Ekonomi Islam: Sebuah Alternatif

Jika Margaret Thatcher pernah mengatakan” There Is No Alternatif” (TINA) maka kita pun sebenarnya bisa pula mengatakan “There Is Many Alternatif” (TIMA). Ekonomi Islam adalah salah satu alternatif atas ketimpangan sistem kapitalisme global. Dengan mendasarkan pada prinsip-prinsip Islam yang universal, maka ekonomi Islam akan mampu menjadikan wajah pasar yang ramah dan humanis.

Kerangka teori sistem ekonomi Islam dibangun di atas landasan nilai-nilai dasar ketuhanan (tauhid) dimana internalisasi nilai-nilai ketuhanan mampu memberikan dorongan yang kuat untuk mewujudkan nilai-nilai tersebut dalam tataran sosial kemanusiaan. Aspek-aspek kebutuhan dasar terhadap aktualisasi kemanusiaan  dalam perfektif internasilasasi nilai tauhid merupakan transformasi nilai dalam tataran praksis.  Sehingga nilai dasar tauhid akan mendasari segala aktifitas dan prilaku ummat islam, termasuk dalam aspek ekonomi.

Selain mendasarkan diri pada nilai ketuhanan (tauhid), ekonomi islam juga berbasis pada prinsip-prinsip universal kebaikan. Di akui atau tidak, secara hakiki manusia punya prinsip universal yang melampaui dogma agama. Prinsip tersebutlah yang akan membekali manusia untuk mampu menunaikan tugas kemanusiaanya, termasuk dalam bidang ekonomi dan bisnis. Prinsip-prinsip tersebut adalah prinsip, amanah, kepemilikan terbatas, kerjasama dalam kebaikan, tanggung jawab sosial, kepemilikan bersama, distribusi ekonomi dan keadilan.

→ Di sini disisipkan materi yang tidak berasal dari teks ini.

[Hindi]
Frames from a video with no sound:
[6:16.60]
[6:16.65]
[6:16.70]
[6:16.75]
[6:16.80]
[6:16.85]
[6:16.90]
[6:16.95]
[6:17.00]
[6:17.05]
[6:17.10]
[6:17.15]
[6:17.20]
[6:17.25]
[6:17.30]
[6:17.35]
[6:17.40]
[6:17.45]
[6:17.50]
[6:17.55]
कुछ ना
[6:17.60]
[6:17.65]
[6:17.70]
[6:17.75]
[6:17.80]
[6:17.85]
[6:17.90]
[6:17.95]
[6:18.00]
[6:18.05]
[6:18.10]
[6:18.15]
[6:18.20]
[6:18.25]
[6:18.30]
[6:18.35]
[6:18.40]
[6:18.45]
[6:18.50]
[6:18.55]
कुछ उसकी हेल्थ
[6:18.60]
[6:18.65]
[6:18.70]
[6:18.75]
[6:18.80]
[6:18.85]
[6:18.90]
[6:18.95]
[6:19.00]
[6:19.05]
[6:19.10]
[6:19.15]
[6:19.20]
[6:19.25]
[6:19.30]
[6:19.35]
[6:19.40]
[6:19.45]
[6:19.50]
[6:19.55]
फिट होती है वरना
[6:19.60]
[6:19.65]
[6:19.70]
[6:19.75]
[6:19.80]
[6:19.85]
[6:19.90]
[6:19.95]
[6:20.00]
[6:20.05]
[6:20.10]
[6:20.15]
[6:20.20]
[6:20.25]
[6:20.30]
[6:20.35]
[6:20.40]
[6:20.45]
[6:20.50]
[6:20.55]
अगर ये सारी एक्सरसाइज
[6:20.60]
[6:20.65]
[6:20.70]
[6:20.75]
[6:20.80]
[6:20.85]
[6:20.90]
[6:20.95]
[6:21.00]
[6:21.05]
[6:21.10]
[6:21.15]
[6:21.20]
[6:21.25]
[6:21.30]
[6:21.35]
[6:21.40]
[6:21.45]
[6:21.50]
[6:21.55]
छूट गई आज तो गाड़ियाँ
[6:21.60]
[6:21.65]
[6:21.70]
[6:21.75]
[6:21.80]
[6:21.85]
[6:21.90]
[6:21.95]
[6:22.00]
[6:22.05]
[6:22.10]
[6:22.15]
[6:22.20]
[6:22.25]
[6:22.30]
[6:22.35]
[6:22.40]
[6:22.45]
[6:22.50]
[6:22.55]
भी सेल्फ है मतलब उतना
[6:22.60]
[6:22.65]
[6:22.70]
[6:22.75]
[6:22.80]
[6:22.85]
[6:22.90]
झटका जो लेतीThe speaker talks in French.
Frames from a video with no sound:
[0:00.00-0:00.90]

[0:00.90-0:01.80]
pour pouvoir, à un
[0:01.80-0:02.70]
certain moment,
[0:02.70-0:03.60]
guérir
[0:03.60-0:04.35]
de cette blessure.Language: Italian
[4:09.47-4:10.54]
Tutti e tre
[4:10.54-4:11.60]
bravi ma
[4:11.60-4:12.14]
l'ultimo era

Prinsip-prinsip tersebut akan mampu membentengi pelaku ekonomi dari kecurangan dan keserakahan yang selama ini melekat pada watak sistem kapitalisme. Meskipun ekonomi islam ini tentu saja bukan sistem yang sempurna, namun sebagai sistem alternatif masih membutuhkan berbagai inovasi dan perbaikan bagi pengembangan di masa yang akan datang.